**TASK DETAILS:** In the listing that follows, locate the line containing "[00:01:37.67]" and the line containing "[00:01:38.55]". Retype exactly those two lines and every line between them, and nothing more.

Top of DATASET ENTRIES

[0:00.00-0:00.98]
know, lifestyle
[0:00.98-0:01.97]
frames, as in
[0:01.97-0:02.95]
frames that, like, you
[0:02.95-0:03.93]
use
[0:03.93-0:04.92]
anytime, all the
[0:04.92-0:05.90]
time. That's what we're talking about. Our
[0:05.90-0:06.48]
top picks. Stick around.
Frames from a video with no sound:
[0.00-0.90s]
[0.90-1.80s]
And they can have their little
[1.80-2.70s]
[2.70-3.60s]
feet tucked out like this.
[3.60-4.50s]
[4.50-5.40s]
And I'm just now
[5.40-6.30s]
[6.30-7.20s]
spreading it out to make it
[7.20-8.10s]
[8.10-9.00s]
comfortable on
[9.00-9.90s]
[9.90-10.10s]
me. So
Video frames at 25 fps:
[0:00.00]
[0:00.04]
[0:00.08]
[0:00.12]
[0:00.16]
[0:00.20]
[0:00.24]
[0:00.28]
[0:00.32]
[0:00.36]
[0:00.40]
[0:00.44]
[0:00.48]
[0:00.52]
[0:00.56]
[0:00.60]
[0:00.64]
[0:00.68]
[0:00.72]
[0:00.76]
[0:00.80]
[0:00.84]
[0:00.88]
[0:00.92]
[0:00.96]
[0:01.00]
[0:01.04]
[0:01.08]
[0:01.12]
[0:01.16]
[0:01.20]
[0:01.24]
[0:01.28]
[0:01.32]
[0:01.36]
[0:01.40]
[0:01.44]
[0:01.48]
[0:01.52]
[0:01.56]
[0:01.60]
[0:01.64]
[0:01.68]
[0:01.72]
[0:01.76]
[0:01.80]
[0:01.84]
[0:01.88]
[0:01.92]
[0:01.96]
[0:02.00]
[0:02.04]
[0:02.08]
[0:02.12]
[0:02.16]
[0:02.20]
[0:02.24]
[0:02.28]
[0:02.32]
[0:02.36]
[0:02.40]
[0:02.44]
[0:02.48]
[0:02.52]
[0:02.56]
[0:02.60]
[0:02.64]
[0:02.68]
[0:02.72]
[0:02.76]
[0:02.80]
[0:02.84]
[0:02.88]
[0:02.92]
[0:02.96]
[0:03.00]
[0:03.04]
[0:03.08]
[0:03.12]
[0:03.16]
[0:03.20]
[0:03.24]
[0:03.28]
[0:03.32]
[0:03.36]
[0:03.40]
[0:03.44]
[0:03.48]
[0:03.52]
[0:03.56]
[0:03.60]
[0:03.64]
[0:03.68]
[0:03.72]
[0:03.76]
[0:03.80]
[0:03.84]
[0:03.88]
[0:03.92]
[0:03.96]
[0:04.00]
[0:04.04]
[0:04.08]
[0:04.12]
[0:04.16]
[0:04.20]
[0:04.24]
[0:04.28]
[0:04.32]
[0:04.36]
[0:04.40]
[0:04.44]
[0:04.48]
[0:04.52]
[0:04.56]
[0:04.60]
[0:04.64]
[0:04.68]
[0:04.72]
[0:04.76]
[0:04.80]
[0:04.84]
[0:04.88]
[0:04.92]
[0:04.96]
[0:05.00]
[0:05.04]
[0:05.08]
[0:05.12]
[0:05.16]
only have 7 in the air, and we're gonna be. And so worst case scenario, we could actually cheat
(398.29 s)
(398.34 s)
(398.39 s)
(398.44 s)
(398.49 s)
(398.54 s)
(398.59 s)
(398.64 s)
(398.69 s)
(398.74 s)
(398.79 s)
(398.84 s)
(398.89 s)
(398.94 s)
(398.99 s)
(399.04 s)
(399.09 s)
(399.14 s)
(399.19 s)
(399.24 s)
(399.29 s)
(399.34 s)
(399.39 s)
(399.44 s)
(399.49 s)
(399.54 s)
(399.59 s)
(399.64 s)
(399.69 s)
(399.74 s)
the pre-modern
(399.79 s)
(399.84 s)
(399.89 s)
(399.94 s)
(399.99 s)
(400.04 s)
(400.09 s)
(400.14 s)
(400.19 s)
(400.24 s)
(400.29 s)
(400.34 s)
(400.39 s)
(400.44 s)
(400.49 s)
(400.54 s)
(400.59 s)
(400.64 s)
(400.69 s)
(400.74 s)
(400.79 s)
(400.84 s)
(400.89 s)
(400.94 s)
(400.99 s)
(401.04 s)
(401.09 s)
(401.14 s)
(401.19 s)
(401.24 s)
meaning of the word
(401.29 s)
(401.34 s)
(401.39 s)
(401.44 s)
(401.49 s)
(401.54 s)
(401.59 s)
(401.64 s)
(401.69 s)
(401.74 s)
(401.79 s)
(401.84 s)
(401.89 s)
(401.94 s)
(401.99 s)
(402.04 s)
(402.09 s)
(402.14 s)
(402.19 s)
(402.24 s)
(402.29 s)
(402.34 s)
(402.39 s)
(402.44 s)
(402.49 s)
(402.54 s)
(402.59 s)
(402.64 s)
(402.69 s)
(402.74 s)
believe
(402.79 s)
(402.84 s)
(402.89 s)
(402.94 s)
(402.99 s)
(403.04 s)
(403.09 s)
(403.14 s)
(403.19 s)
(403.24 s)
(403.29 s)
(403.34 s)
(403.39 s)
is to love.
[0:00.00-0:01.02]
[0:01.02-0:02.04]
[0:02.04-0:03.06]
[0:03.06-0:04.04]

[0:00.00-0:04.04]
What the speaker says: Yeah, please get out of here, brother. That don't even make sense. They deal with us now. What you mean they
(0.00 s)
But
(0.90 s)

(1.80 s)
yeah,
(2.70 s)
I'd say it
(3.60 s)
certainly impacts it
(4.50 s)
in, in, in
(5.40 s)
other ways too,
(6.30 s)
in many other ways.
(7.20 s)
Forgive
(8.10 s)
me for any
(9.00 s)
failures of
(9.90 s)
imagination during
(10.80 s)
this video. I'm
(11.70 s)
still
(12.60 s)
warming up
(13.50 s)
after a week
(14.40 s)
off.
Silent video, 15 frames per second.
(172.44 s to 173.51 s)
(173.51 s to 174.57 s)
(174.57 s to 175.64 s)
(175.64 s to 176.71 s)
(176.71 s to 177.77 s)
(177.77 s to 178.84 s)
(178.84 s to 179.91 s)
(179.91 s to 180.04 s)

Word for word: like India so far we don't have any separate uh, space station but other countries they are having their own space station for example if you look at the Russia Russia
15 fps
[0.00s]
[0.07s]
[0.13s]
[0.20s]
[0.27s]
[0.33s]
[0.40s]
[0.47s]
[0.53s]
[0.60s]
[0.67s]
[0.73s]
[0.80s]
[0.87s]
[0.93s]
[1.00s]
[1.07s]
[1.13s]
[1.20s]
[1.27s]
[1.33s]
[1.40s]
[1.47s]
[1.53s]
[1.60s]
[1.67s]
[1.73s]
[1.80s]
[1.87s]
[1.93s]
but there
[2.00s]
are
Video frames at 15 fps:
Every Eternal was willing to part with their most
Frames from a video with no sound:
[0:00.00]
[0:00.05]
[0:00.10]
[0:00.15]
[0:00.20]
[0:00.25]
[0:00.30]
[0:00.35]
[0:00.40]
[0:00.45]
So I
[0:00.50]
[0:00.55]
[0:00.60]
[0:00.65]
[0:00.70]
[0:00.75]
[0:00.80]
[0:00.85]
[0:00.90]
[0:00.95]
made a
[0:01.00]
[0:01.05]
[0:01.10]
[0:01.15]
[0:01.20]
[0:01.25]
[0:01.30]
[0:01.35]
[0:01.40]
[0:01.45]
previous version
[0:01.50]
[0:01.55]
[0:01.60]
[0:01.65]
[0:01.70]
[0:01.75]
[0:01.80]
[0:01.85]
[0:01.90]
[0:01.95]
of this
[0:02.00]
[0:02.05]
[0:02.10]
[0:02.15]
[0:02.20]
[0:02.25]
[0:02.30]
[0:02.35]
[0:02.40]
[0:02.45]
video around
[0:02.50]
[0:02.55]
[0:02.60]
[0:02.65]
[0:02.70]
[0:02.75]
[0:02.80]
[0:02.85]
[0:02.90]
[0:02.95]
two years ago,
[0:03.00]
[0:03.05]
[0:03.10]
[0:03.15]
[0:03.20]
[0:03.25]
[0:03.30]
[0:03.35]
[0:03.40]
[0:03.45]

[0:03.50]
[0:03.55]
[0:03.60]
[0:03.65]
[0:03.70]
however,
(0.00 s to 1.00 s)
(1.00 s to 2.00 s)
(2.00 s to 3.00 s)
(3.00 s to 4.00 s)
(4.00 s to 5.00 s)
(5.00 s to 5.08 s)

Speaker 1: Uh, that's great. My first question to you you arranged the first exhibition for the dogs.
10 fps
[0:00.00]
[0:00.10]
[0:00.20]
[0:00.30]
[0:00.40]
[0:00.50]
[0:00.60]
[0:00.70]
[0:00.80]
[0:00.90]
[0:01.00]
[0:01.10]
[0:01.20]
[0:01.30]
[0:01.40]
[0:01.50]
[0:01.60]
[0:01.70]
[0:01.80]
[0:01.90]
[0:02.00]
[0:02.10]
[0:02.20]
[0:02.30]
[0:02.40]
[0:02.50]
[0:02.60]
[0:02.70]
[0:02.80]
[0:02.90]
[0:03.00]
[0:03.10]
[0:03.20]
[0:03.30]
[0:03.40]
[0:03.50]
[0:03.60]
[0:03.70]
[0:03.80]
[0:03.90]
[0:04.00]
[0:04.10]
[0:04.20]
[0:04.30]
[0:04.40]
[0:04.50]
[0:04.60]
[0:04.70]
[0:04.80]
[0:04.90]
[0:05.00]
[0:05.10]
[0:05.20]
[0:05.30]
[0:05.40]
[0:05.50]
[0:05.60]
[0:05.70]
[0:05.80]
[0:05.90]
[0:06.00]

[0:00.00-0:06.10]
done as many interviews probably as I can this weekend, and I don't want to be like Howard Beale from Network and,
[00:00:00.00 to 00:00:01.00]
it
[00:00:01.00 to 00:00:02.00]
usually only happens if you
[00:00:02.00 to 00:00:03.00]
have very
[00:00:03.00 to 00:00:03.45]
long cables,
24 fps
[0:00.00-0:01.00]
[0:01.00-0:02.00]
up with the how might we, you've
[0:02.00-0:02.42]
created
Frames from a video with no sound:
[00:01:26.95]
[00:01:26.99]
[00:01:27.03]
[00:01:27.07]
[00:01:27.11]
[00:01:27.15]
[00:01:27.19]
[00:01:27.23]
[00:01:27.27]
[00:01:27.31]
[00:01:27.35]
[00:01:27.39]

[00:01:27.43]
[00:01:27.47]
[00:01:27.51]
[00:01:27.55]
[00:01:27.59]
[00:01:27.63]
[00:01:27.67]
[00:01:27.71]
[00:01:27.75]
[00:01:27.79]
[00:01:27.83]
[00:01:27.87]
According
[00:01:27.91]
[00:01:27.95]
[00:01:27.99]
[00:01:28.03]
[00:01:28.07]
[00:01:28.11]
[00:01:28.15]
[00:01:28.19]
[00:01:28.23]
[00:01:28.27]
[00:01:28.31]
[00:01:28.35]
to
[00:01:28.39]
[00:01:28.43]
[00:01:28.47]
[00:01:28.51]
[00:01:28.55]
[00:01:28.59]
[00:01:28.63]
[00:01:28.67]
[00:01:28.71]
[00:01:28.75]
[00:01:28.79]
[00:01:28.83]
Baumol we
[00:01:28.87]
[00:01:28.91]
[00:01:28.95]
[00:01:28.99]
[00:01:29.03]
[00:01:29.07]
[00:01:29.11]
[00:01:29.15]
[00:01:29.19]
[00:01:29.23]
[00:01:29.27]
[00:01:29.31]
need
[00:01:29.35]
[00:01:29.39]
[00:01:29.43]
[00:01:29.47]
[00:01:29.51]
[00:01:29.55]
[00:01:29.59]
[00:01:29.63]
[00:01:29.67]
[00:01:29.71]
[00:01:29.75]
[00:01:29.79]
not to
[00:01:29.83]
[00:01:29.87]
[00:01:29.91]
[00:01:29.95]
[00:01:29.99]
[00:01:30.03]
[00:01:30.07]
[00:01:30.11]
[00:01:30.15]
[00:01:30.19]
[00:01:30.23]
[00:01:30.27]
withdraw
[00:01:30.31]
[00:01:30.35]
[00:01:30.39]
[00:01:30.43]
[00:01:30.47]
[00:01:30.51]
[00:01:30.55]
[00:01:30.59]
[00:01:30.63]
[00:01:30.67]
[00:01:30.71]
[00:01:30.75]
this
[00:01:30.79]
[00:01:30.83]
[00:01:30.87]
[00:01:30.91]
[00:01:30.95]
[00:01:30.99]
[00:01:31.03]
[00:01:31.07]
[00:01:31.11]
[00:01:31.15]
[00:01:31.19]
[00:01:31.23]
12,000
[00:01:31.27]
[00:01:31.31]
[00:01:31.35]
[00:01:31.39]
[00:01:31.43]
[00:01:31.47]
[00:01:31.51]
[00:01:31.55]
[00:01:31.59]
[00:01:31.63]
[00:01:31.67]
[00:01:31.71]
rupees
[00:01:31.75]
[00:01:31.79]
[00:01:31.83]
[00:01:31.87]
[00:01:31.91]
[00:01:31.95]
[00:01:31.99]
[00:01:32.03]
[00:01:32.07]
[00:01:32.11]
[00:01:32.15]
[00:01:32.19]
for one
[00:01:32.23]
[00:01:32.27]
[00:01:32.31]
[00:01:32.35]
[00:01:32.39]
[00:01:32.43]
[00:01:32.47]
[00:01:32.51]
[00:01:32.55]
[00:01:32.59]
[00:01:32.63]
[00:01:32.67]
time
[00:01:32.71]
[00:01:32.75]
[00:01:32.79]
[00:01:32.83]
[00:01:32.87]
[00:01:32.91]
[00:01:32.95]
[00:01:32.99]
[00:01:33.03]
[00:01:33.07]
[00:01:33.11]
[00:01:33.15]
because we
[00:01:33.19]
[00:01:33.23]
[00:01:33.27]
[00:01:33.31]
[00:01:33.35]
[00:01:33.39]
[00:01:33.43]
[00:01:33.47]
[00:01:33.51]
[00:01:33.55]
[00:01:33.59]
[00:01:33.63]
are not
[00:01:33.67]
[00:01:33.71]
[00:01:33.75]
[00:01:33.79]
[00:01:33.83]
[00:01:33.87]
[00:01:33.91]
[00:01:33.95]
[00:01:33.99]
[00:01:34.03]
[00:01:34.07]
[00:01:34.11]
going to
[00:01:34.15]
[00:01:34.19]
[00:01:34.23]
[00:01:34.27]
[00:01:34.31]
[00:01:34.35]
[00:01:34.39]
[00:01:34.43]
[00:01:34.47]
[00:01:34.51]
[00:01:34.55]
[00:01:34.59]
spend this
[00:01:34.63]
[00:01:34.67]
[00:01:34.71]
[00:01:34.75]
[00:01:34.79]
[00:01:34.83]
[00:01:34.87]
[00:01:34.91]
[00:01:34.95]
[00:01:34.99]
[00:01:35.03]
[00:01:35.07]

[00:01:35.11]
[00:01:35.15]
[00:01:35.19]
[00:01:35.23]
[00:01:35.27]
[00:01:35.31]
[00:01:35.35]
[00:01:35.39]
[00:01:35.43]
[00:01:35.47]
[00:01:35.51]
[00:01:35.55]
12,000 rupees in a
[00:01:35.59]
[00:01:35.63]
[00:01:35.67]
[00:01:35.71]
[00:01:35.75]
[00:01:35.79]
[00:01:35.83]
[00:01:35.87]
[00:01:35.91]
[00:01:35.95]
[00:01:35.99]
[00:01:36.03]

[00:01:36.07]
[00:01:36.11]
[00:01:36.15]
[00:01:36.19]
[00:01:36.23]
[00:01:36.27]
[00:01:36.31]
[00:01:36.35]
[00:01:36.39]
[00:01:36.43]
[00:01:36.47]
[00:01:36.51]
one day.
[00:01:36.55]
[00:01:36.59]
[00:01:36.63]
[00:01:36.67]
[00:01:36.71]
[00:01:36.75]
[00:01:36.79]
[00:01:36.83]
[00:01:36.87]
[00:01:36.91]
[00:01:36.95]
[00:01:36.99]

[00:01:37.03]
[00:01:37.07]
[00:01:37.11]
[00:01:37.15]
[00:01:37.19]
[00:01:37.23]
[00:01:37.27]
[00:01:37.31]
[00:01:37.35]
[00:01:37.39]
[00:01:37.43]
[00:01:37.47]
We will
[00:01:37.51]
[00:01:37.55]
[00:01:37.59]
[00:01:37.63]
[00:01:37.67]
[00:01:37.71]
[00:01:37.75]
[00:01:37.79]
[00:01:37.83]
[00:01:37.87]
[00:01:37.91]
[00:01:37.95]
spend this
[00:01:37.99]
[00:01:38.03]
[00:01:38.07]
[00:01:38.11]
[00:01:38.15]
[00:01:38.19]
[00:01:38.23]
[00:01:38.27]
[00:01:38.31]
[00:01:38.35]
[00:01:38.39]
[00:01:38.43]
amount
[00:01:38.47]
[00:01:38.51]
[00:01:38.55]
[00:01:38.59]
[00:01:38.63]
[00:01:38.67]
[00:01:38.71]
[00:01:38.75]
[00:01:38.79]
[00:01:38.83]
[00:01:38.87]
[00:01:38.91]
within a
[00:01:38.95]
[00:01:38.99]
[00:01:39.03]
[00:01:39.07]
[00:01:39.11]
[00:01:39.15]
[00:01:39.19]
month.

Bottom of DATASET ENTRIES

**OUTPUT OF THE EXERCISE:**
[00:01:37.67]
[00:01:37.71]
[00:01:37.75]
[00:01:37.79]
[00:01:37.83]
[00:01:37.87]
[00:01:37.91]
[00:01:37.95]
spend this
[00:01:37.99]
[00:01:38.03]
[00:01:38.07]
[00:01:38.11]
[00:01:38.15]
[00:01:38.19]
[00:01:38.23]
[00:01:38.27]
[00:01:38.31]
[00:01:38.35]
[00:01:38.39]
[00:01:38.43]
amount
[00:01:38.47]
[00:01:38.51]
[00:01:38.55]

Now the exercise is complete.